Podcasts / On-demand Radio: There are certain podcasts and radio shows that I would pay to be able to download in entirety. For instance, I love The Thundering Herd on ESPN Radio but it streams too early on the west coast for me to catch it – and the Podcast only captures 30 minutes of the broadcast. I would pay $5-$10 a month to listen to it on-demand, in its entirety (price depends on whether or not ads are in the broadcast). The same can be said for Tony Bruno and JT the Brick.

eLance: I love eLance. Use it all the time. They choose to charge the service provider – but if they reversed it, I would pay on a per-listing basis. The price depends on the project, but a nominal amount ($5?).

ESPN360: It’s the only way that I can catch Duke games without leaving work at 3pm pst... I’d pay either per game or per month ($5-10) for the service. I’d pay a whole lot more if they could include MLB, NFL and NBA (would start to challenge my Comcast bill).

People Search for the Strangest Things...

I've written before how much I love SlimStat and Mint before. They provide real-time insight's to how users interact with your website... and user behaviors in general. I can watch and refresh the logs for minutes on end. It's fascinating (especially for bigger sites with large amounts of content).
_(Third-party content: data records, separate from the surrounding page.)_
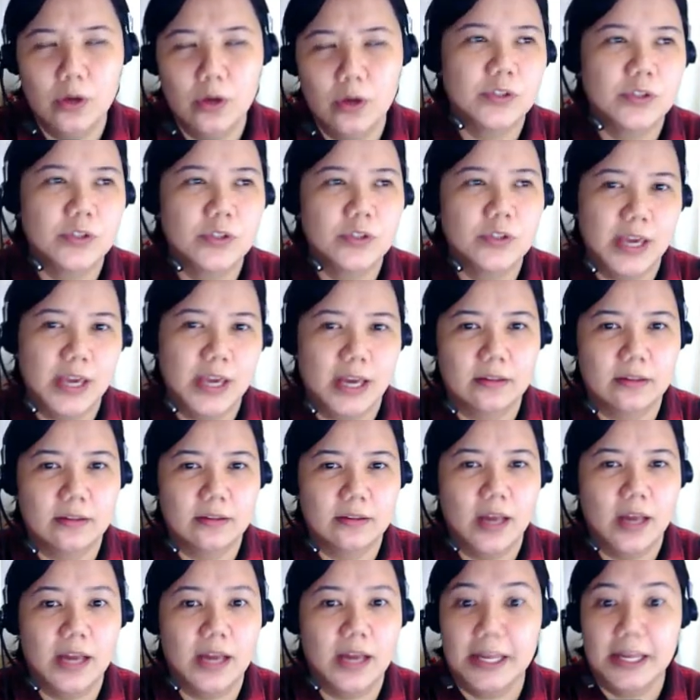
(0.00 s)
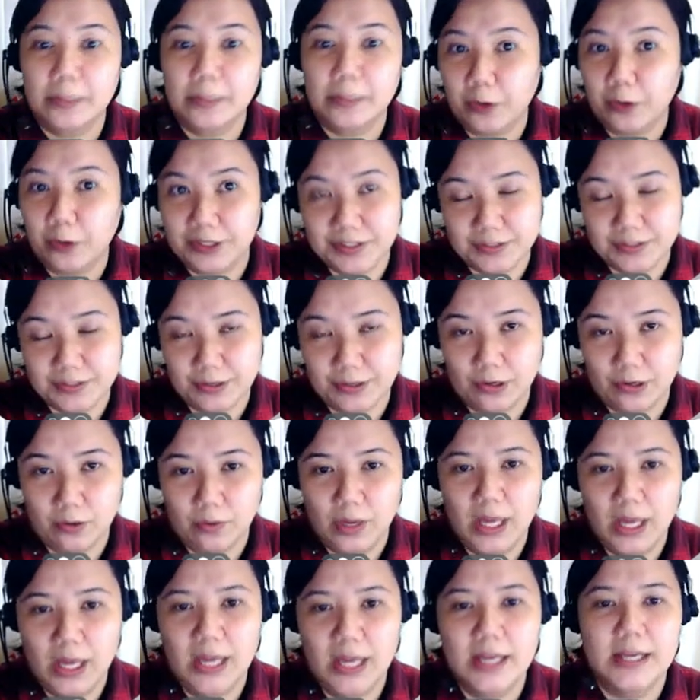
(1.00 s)
to get an 8.0,
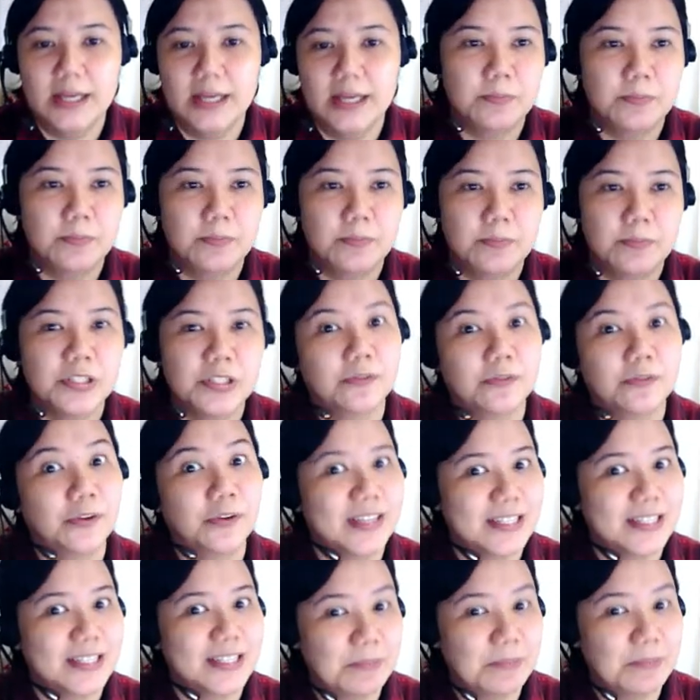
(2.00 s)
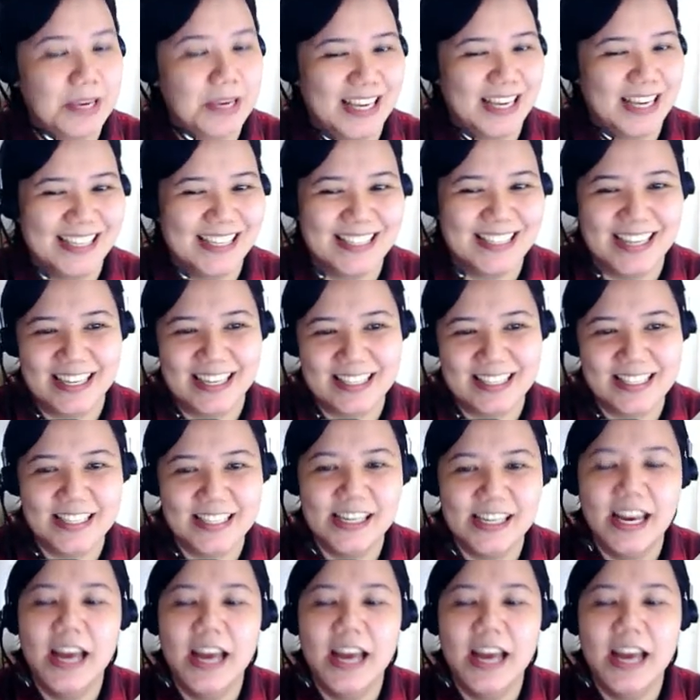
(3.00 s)
especially for the speaking test.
How else would I know that the last visitor to this site searched on Google for: "spoon barack obama"?

Measuring Web Analytics - Comparing Mint, SlimStat, Google Analytics & Quantcast

Last night, I installed Mint ( on and am wildly impressed. It got me thinking about web analytics and my usage of various (and numerous) applications:

1) I use Google Analytics on every website... but I always find myself mildly unimpressed. The UI is pretty, but is too busy and complicated. Most importantly, it isn't real-time. And in the world of search traffic, linking, etc - real-time is critical. Analytics is unique, however, in two important capacities: being able to set activity goals and being able to integrate with AdSense. Unless you are using expensive systems like Mediaplex or Omniture - action-based tracking is quite valuable.

2) I install the wordpress plugin SlimStat on all of my wordpress-based sites (which is more than traditional blogs). SlimStat is terrific because it is shows every incoming click, referral, domain, etc. It is fascinating. I can press refresh and entertain myself for hours. It also is immensely helpful (particularly for SEO experts and/or serious bloggers). SlimStat has some serious problems though: it doesn't scale well at all. Under 25,000 pageviews a day and it hums... Anything more and it is a memory suck that takes seconds to load (suddenly making real-time not so real-time). SlimStat also doesn't archive data. So it's a great snapshot of what's happening now - but not what's happened overtime.

3) I turn Quantcast on for all of my sites. In terms of basic traffic statistics, Quantcast makes things remarkably simple, enables easy comparisons between sites, and gives an accurate third-party / public representation of your data (which can be quite important).

I've never personally paid for an analytics application because I haven't had a need to. Between Analytics, SlimStat and Quantcast - all of my needs have been served.

But for some reason I paid $30 for Mint last night and am thankful I did. Although I'm not going to turn off those three other accounts, I will be checking Google and SlimStat with far less regularity. Mint does 95% of the total job - but it does that portion extremely well. And the best part - it's customizable, lightweight and the code is flexible enough to enable third-party apps and plugins.

I'm addicted. Already encouraged numerous people to give it a try.